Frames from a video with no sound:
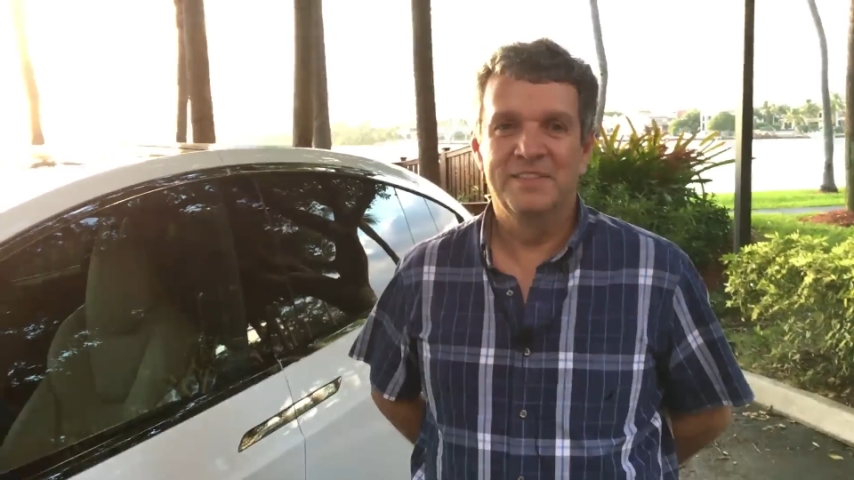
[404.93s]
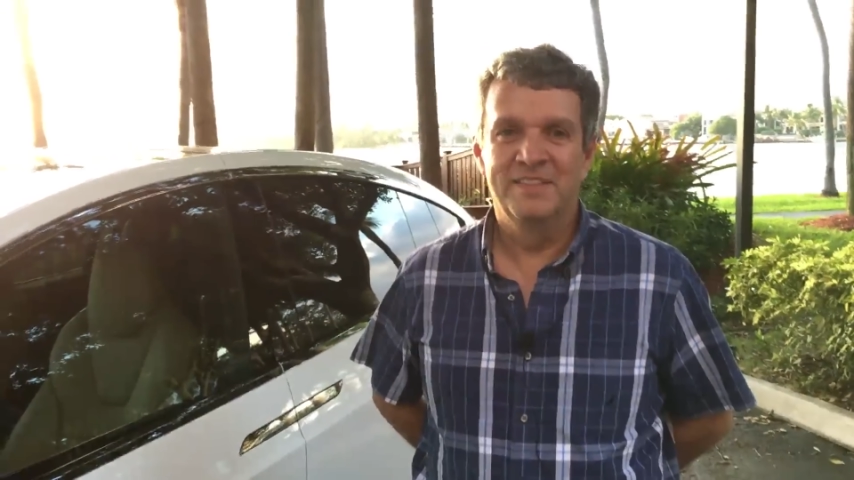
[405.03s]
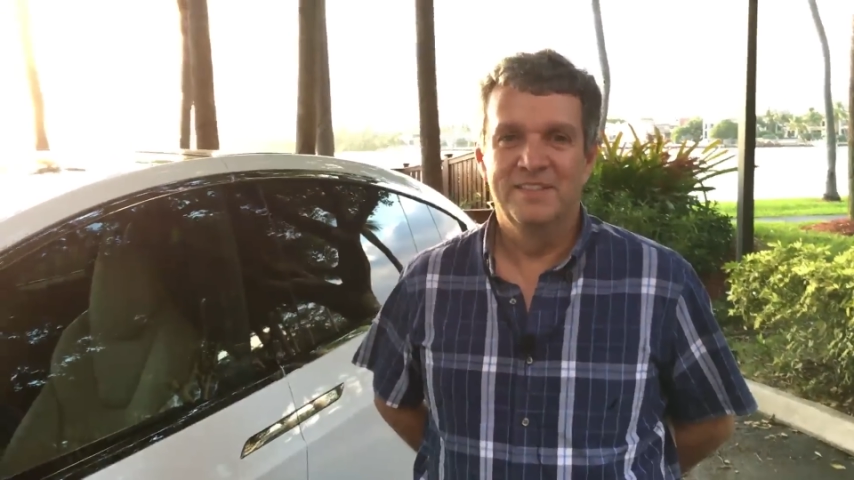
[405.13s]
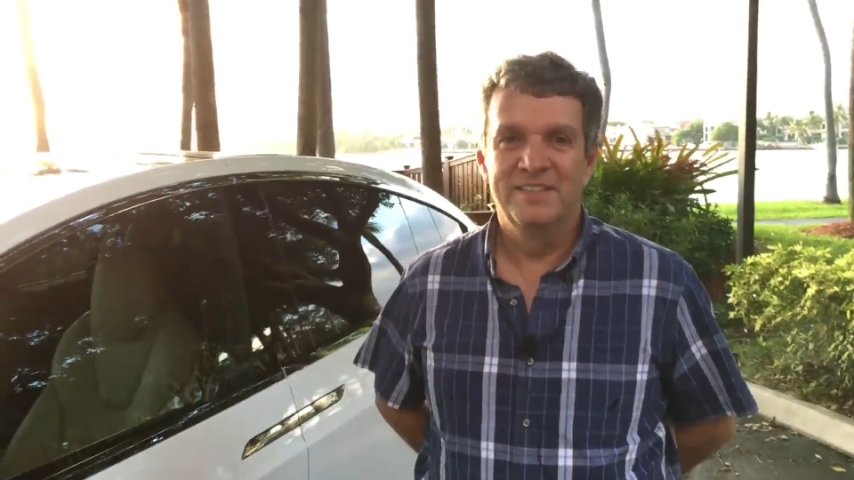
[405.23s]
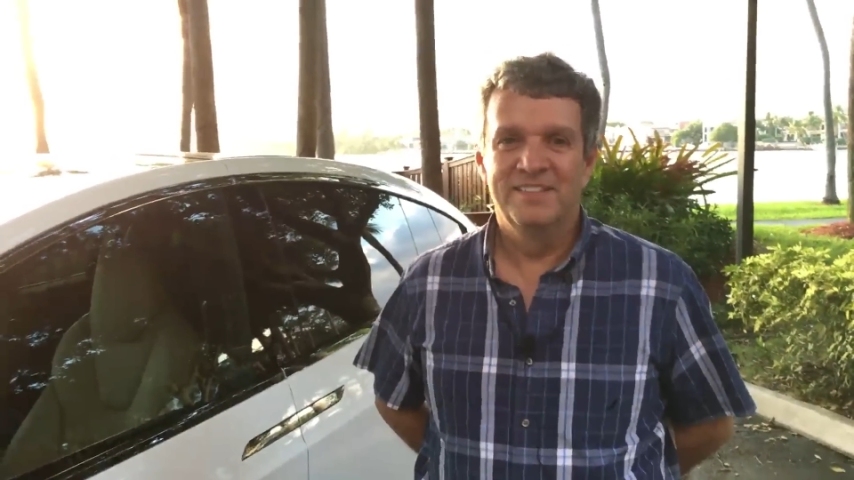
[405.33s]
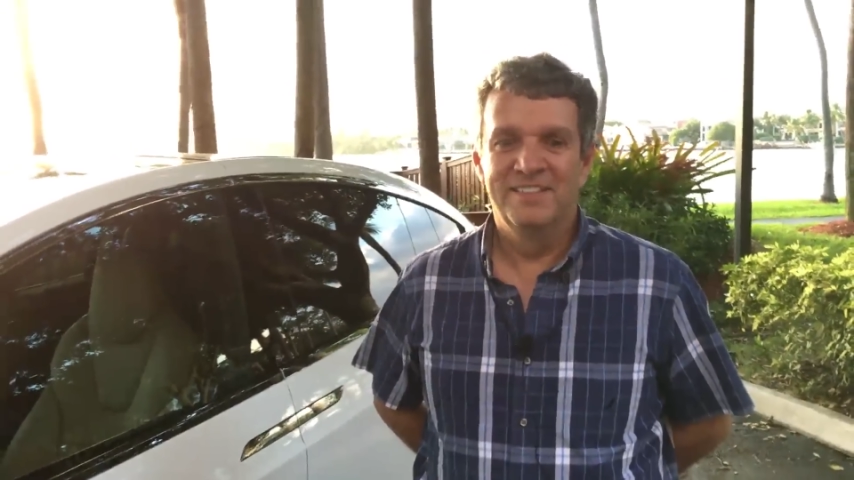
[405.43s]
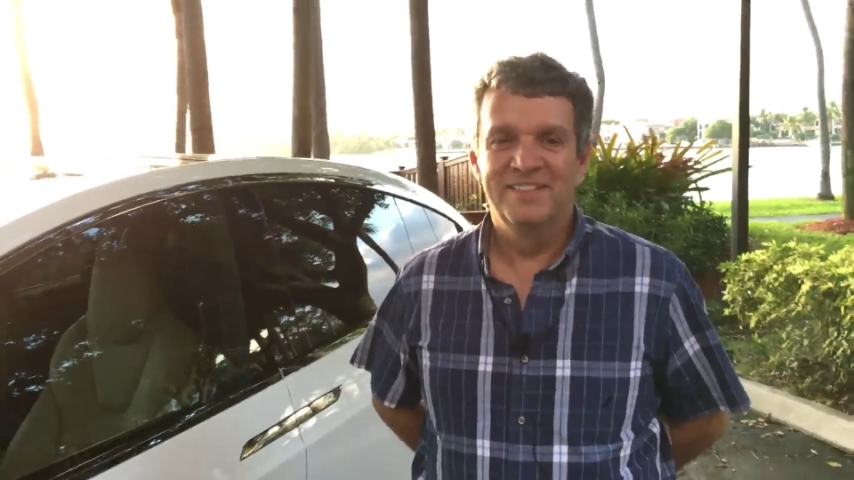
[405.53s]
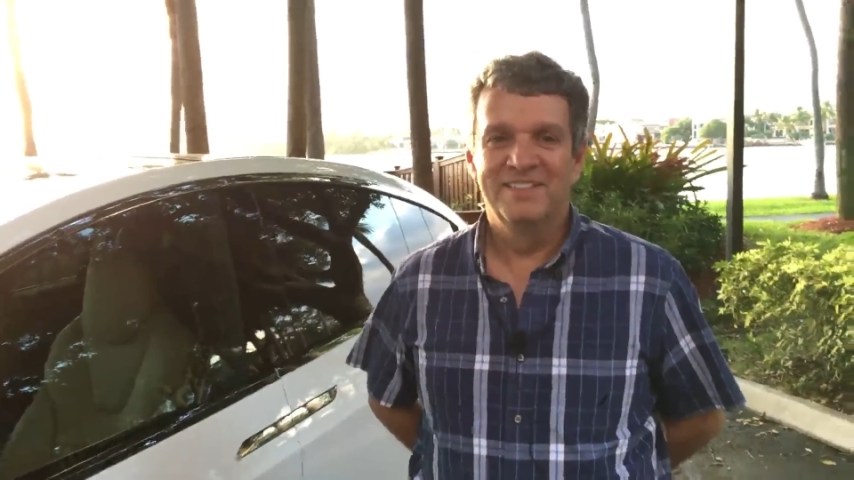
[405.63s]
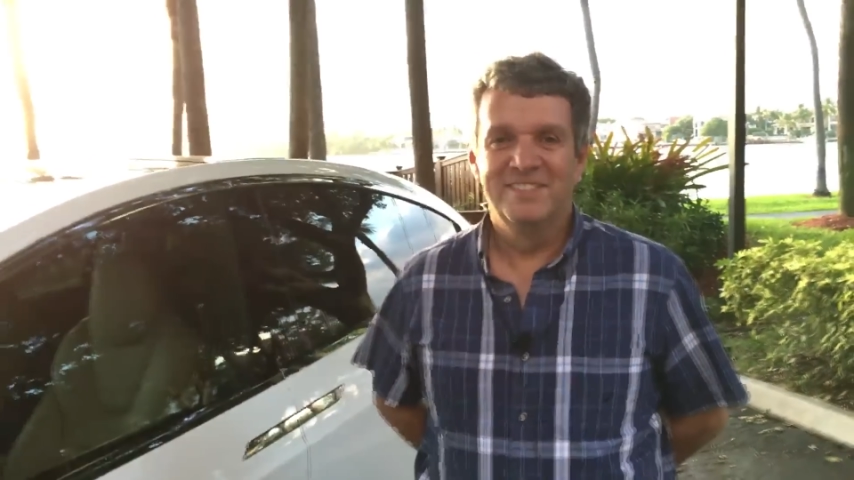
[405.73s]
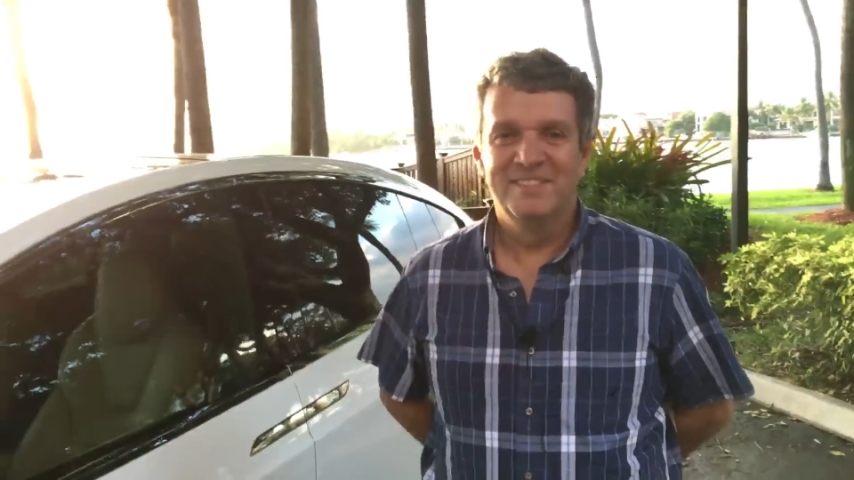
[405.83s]
Excellent.
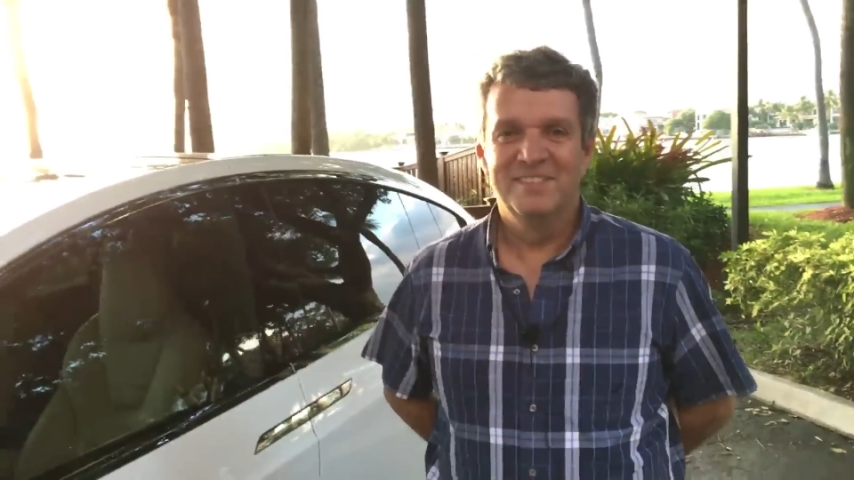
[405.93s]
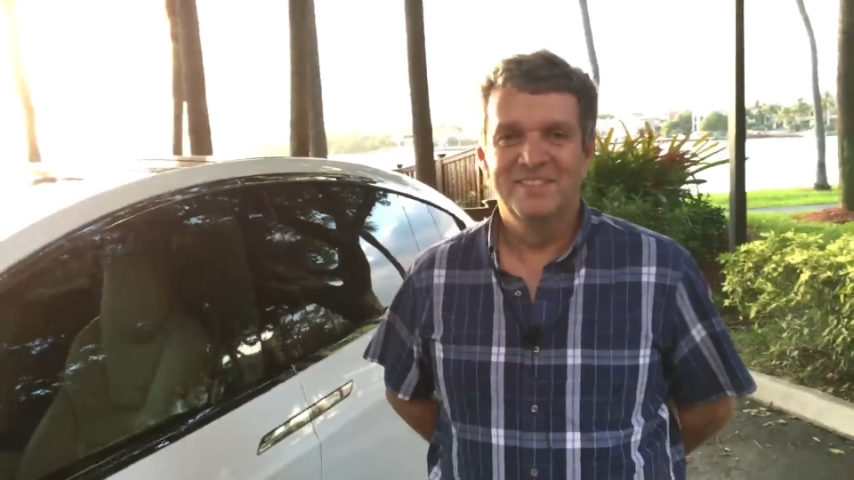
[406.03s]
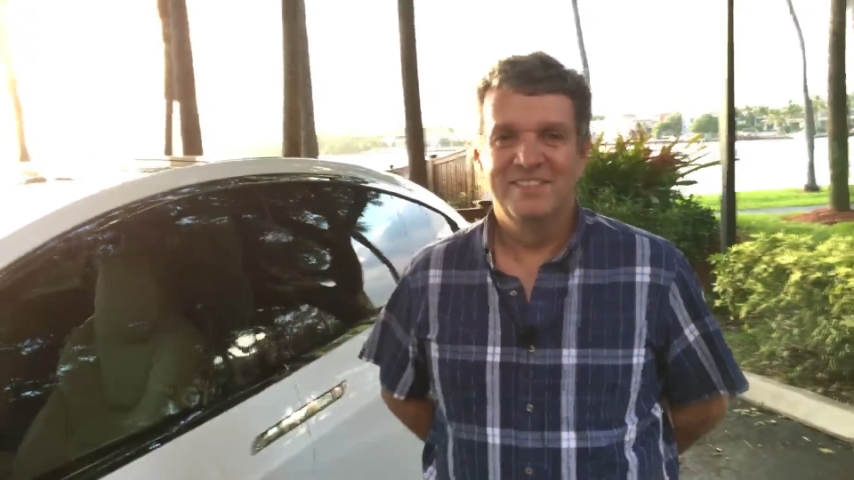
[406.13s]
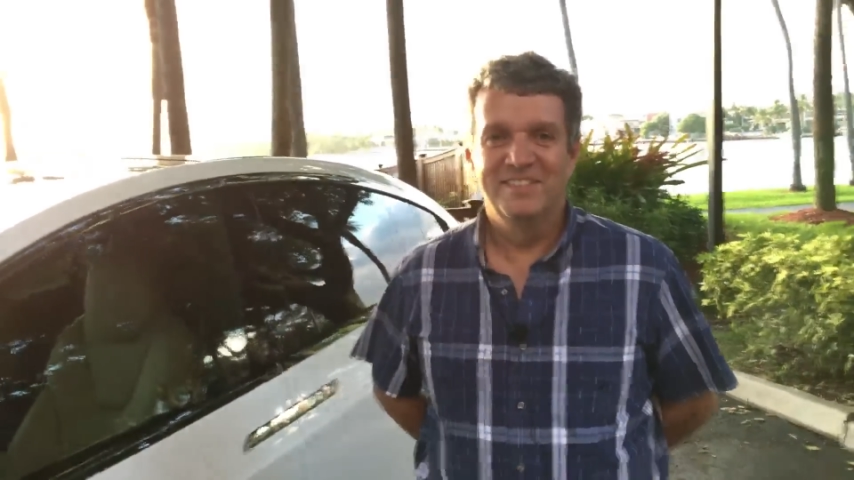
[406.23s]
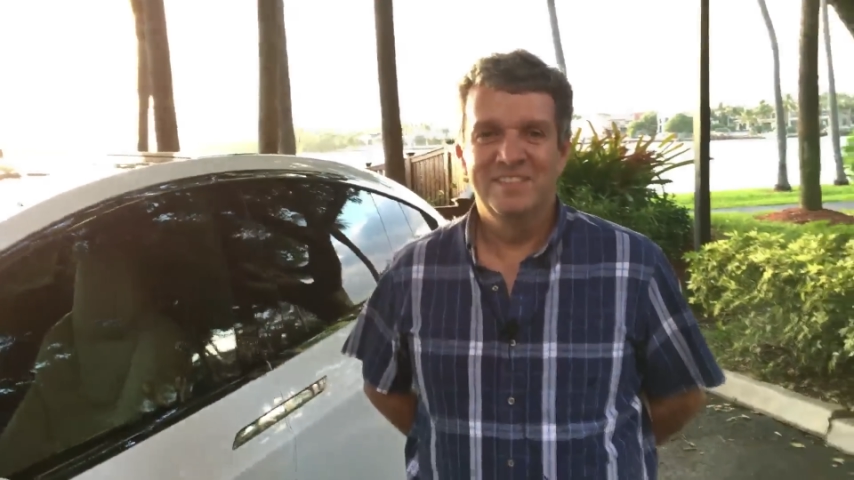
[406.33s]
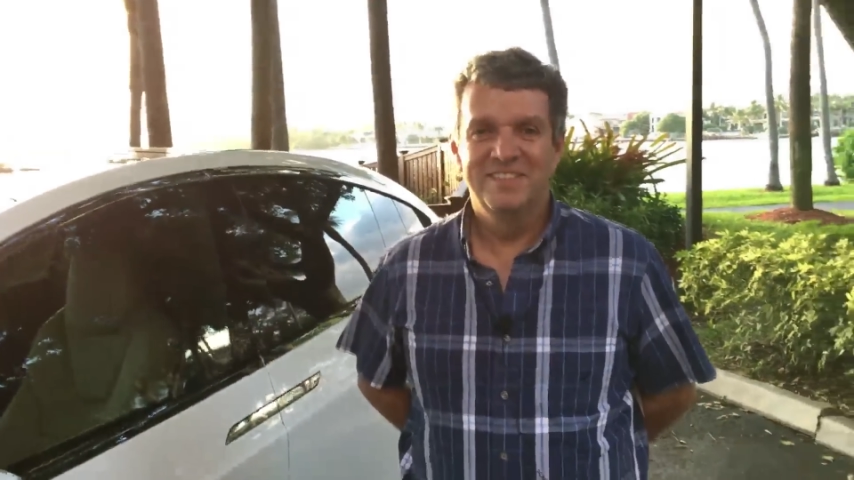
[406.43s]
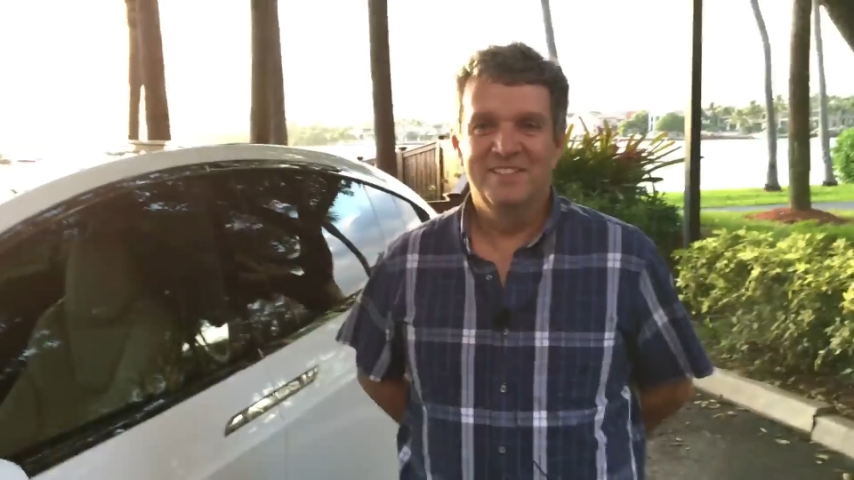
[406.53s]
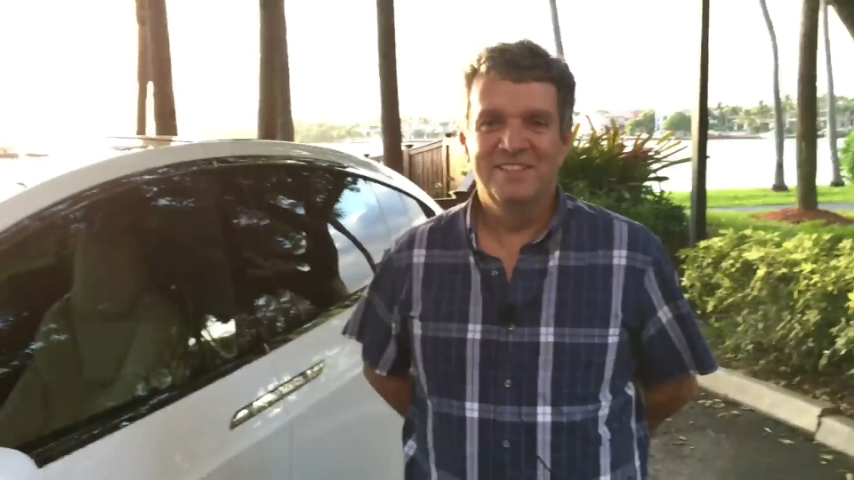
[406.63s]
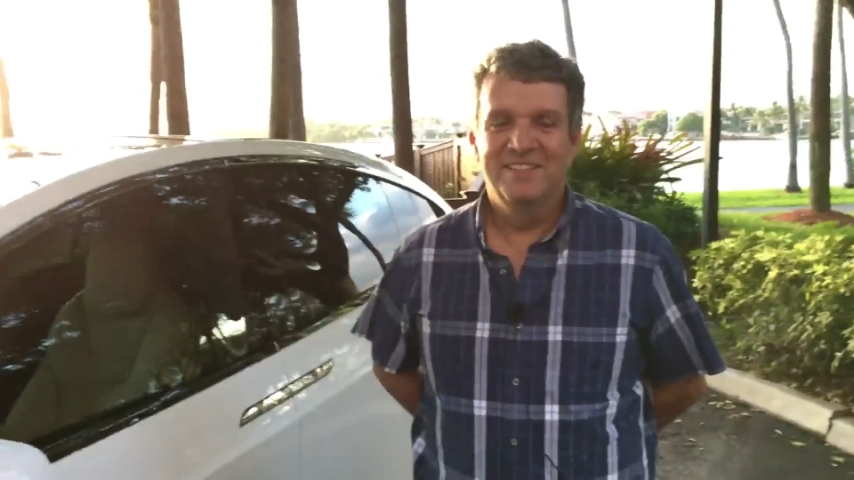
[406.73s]
Very good. Well, thank you, sir.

• _About this exercise_
The entries are to be reproduced exactly, excluding any pictures they contain.

• _Exercise result_
Frames from a video with no sound:
[404.93s]
[405.03s]
[405.13s]
[405.23s]
[405.33s]
[405.43s]
[405.53s]
[405.63s]
[405.73s]
[405.83s]
Excellent.
[405.93s]
[406.03s]
[406.13s]
[406.23s]
[406.33s]
[406.43s]
[406.53s]
[406.63s]
[406.73s]
Very good. Well, thank you, sir.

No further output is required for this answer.